* What to work on
Would you copy the entries that follow exactly, leaving out every picture?
(Beginning of Information provided)
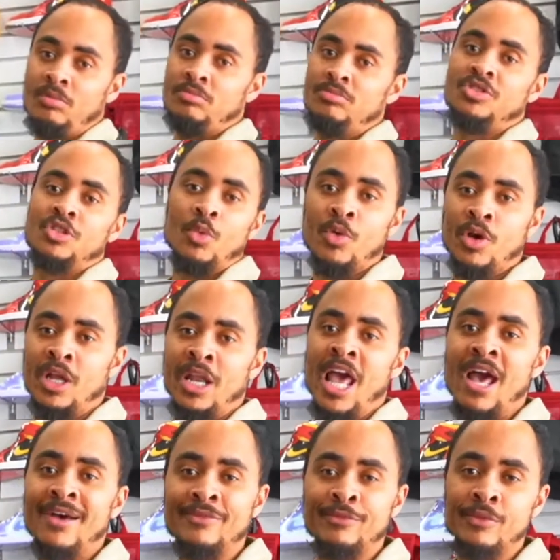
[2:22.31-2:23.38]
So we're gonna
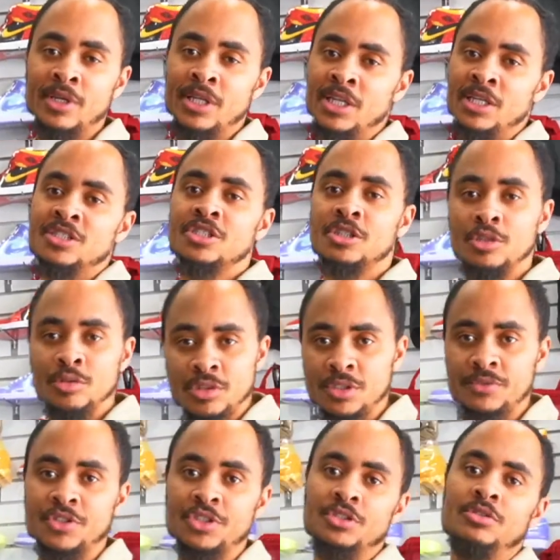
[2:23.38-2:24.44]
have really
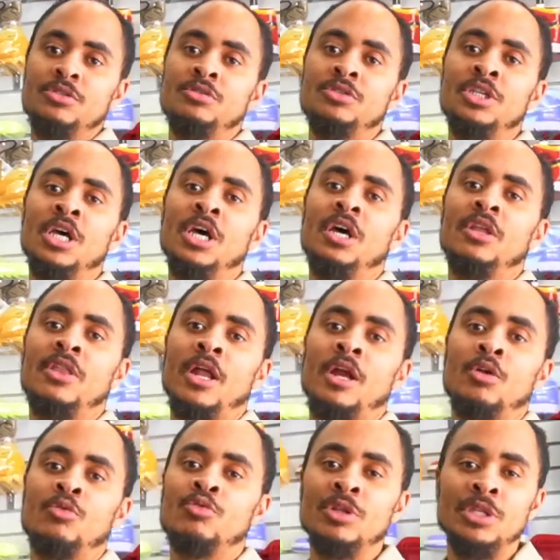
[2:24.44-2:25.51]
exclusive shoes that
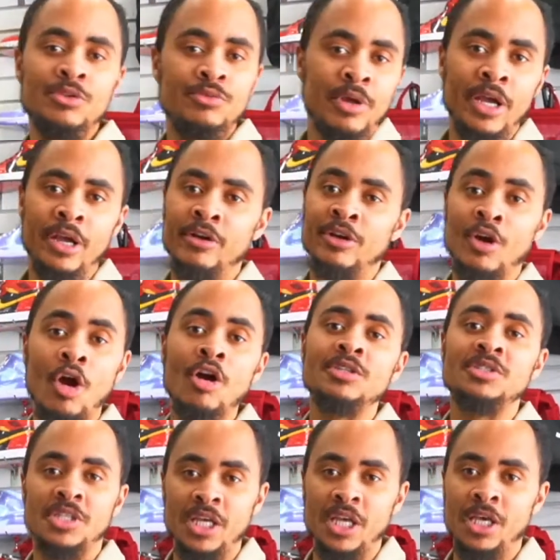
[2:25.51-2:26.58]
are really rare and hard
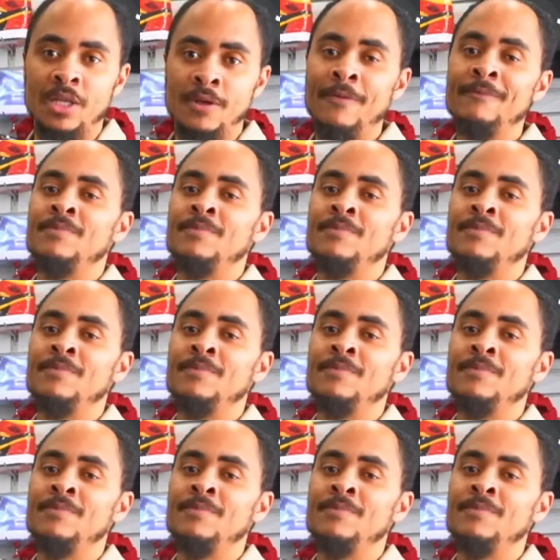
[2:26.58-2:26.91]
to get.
(End of Information provided)
* Answer box
[2:22.31-2:23.38]
So we're gonna
[2:23.38-2:24.44]
have really
[2:24.44-2:25.51]
exclusive shoes that
[2:25.51-2:26.58]
are really rare and hard
[2:26.58-2:26.91]
to get.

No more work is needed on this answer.